Research led by Professor Raghavendra Rau has focused fresh light onto bribery and flies in the face of previous survey-based studies.
Fresh research led by Cambridge academic Raghavendra Rau, Sir Evelyn de Rothschild Professor of Finance at Cambridge Judge Business School, has revealed that firms bribing their way to contracts under-perform for up to three years before and after securing the work for which the bribe was paid.
The research is one of the first studies in which actual documented bribery incidents (between 1971 and 2007) are analysed, as opposed to the more traditional examination of perceptions or self-reported survey evidence. It focuses on the initial date of award of the contract for which the bribe was paid rather than the date on which the bribery was revealed.
Traditionally bribery has been studied by analysis of perceptions or self-reported survey-based evidence. Professor Rau concentrates on the date a contract was awarded for which a bribe was paid.
He says that if a bribe had been paid in 1995 and went undetected until 2005, it was possible to calculate the impact on the company of getting the contract at that time. By comparing the amount of the bribe paid it was possible to calculate negative or positive aspects against the company’s gain from the contract.
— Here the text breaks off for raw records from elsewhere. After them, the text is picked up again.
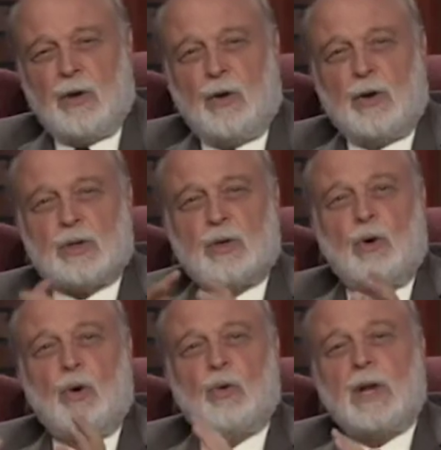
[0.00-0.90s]
noticed an
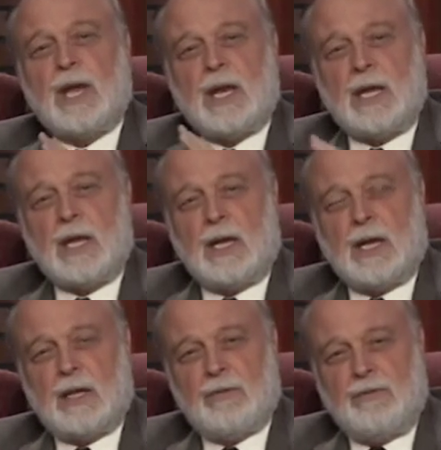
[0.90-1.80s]
old lady
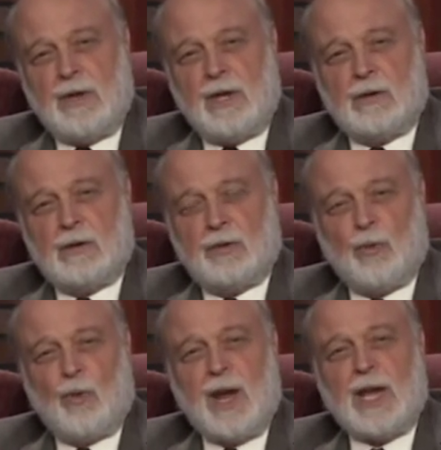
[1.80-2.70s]
in the field
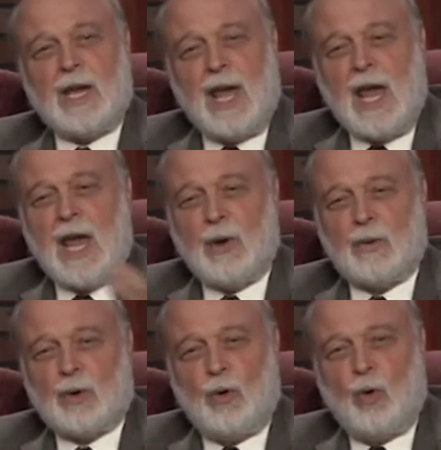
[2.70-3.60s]
raking hay
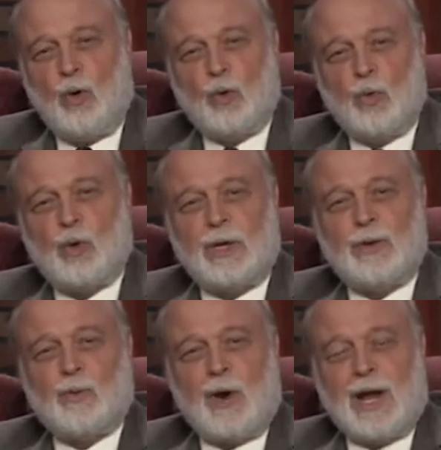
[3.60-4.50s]
with an old
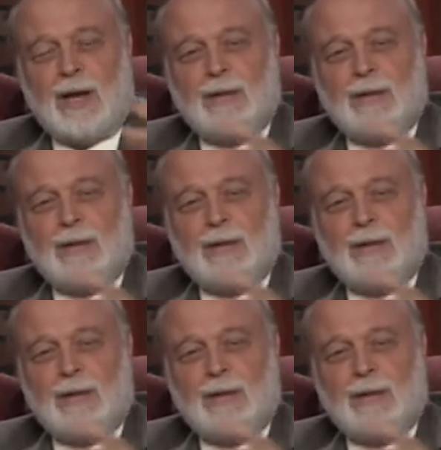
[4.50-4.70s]
wooden rake.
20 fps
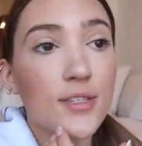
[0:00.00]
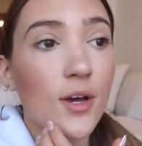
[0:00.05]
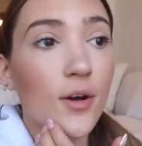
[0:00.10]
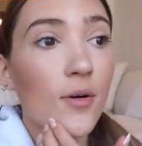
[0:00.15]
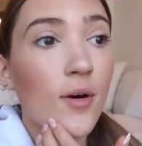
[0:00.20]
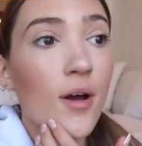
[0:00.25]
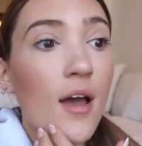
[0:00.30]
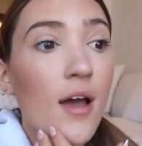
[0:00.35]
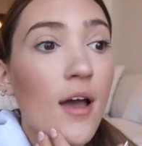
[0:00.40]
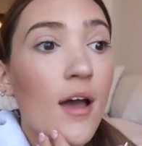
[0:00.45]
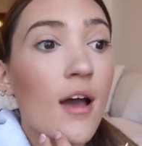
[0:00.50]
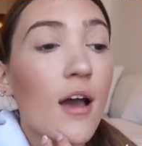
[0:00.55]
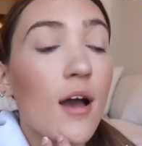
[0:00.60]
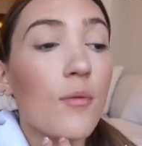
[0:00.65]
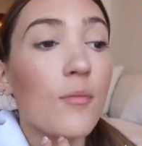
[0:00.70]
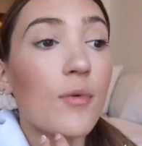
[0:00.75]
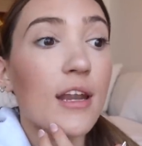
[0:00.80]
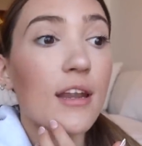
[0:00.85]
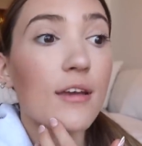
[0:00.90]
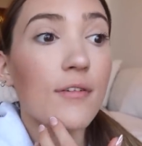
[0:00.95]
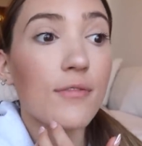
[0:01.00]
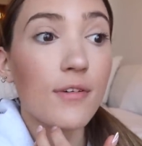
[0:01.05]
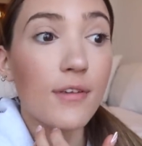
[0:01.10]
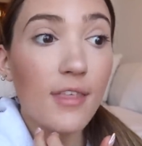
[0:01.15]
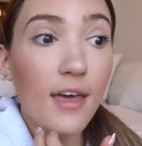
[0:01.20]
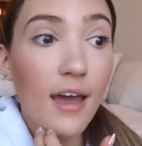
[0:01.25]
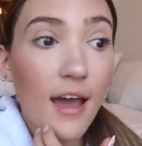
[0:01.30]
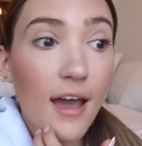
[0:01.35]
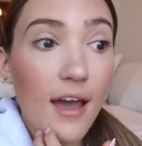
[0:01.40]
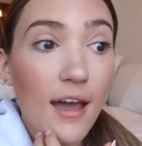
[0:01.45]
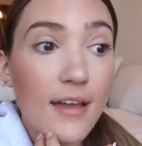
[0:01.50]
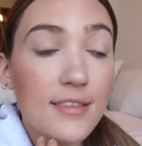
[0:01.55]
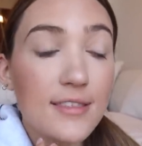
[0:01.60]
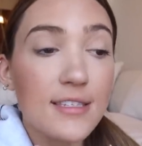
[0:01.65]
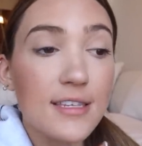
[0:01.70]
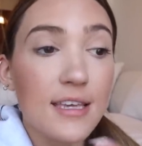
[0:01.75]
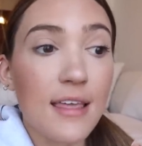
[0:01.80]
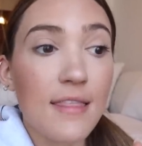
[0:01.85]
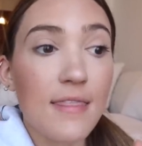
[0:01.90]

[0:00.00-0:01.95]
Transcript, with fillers: So I'm waiting for that.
“We found individual companies gained an average of $7 of benefit for every dollar they paid, but the benefit disappeared the higher they want.
“If you bribe a Head of State the amount you get from the contract is subsumed by the value of the bribe itself because the Head of State extracts all the value of the bribe.”
Professor Rau added that the research showed that ‘inefficient’ rather than ‘best performing’ companies paid bribes.
“For the worst performing companies’ shareholders, it’s good as long as they don’t try to buy up a Head of State and concentrate on a lower tier official.
“From the point of view of society it’s terrible because the worst kind of companies are winning the contracts, and that amounts to a distortion of resource allocation in an economy.”
Professor Rau insists the research has taken in ‘objective hard-core evidence’ that has also revealed characteristics of bribe-paying firms against the benefits the firms receive from handing over bribes.
Firms that win contracts by paying bribes under perform for up to three years before and after securing the contract for which the bribe was paid.
Contrary to previous survey-based studies, a firm’s performance, the rank of the politician bribed, as well as characteristics of bribe-paying and bribe-taking countries, affect the magnitude of the bribe.